Sakai fifth-graders school the city council

Eleanor Collins introduces her classmates and the concerns surrounding the Murden Cove watershed at Wednesday
Eleanor Collins introduces her classmates and the concerns surrounding the Murden Cove watershed at Wednesday's city council meeting.
— image credit: Richard D. Oxley / Bainbridge Island Review

Bainbridge Island fifth-graders dropped some knowledge on the city council Wednesday night.

The students at Sonoji Sakai Intermediate School have taken advantage of a stream that runs behind their school. The stream is part of the Murden Cove watershed, and the students have been studying and taking measurements of the stream as part of a partnership with the city.

In turn, the students have also made a series of animated videos that have been posted on the school’s website. The online shorts provide an overview of the watershed and the problems around it.

But on Wednesday, the students showed the council what they know in person.

“The city’s state of the island’s water report from last year said that our watershed was the worst on the island,” said Eleanor Collins, a fifth-grader at Sakai.

Her classmates followed, each taking the podium and providing a piece of information about Murden Cove.

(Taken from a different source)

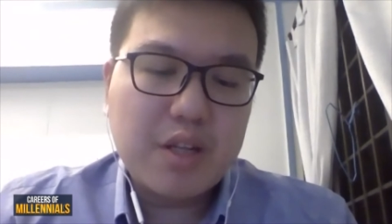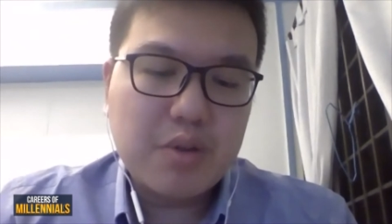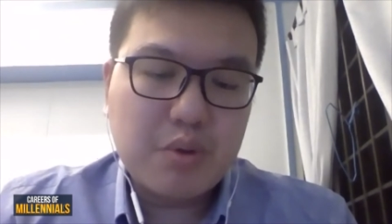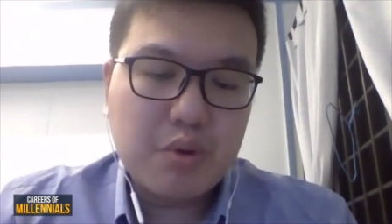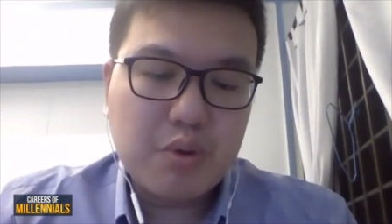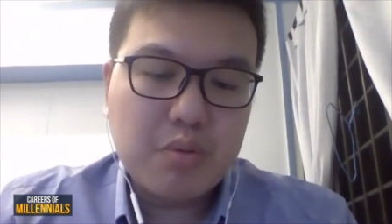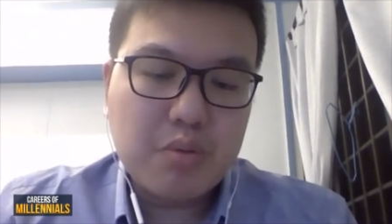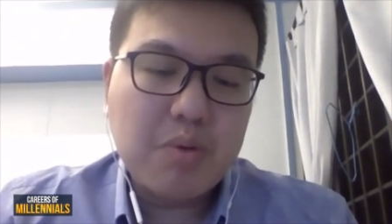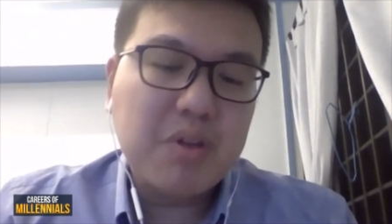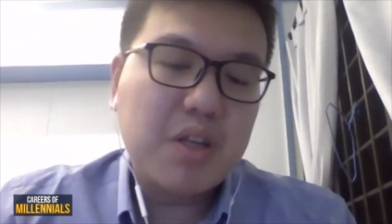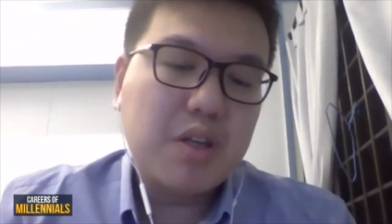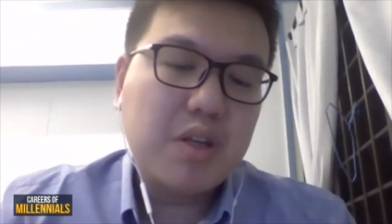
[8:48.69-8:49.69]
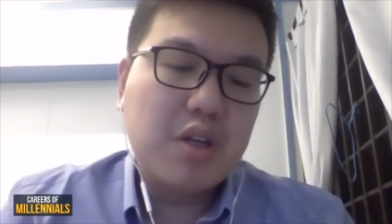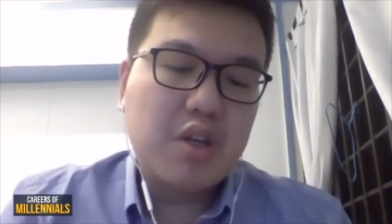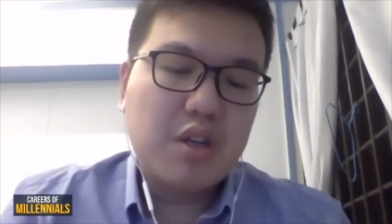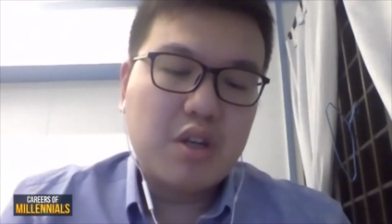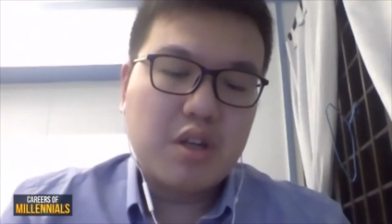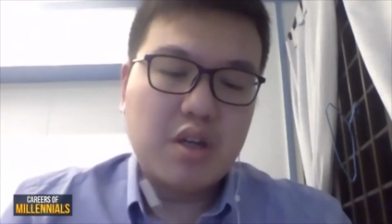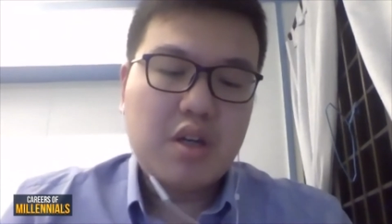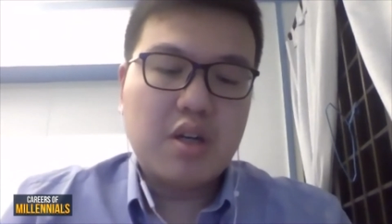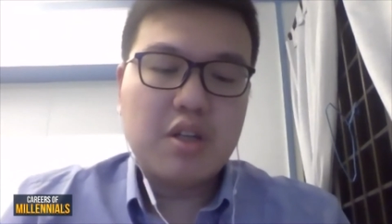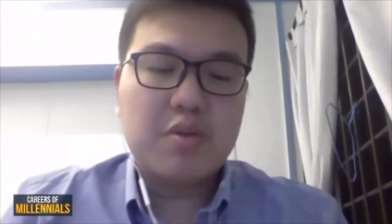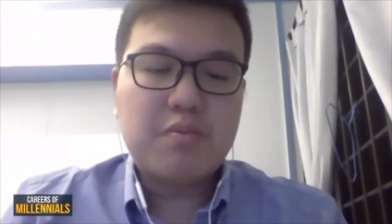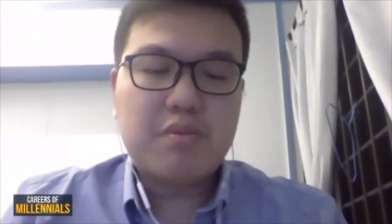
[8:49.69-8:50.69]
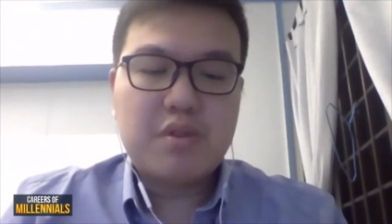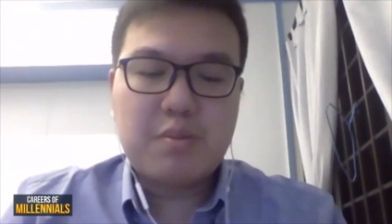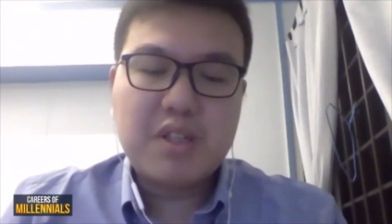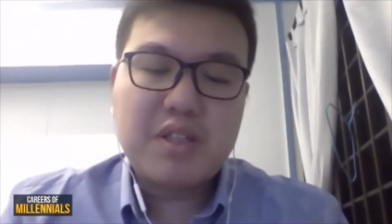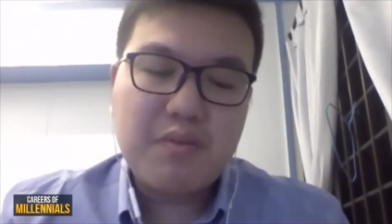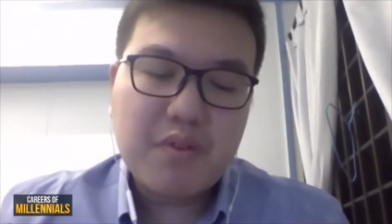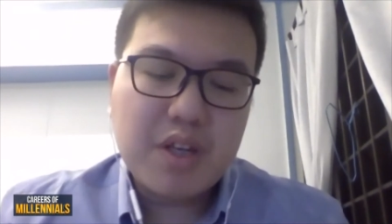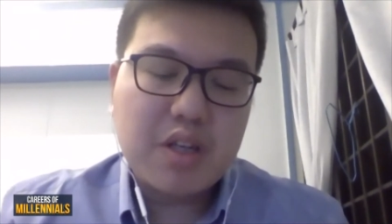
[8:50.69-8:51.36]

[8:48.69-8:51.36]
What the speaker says: Maybe specific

“Our class created 15 short videos that talk about the problems that effect the watershed,” Emma Brundige said, and noted the  videos are currently online for viewing.

“So far our page has been visited by 380 people,” she said.

Visitors to the site can also take a survey to share their views on taking action for a better environment.

“The people who have taken our survey so far say that people have an impact on the Puget Sound and they are willing to make small changes to improve the health of our watershed,” Emma added.

Students told the council that they have been testing the stream for two months and have some initial data to share.

“PH, temperature, dissolved oxygen and turbidity is all normal (in the stream),” said Cole Walker. “The flow of the stream is good. Nutrient levels are a little bit higher than they should be, especially phosphorus.”

His classmate helped bring the information into perspective.

“Higher levels of nutrients mean that fertilizer, horse manure and failing septic systems could be affecting our stream,” Alison Boden said.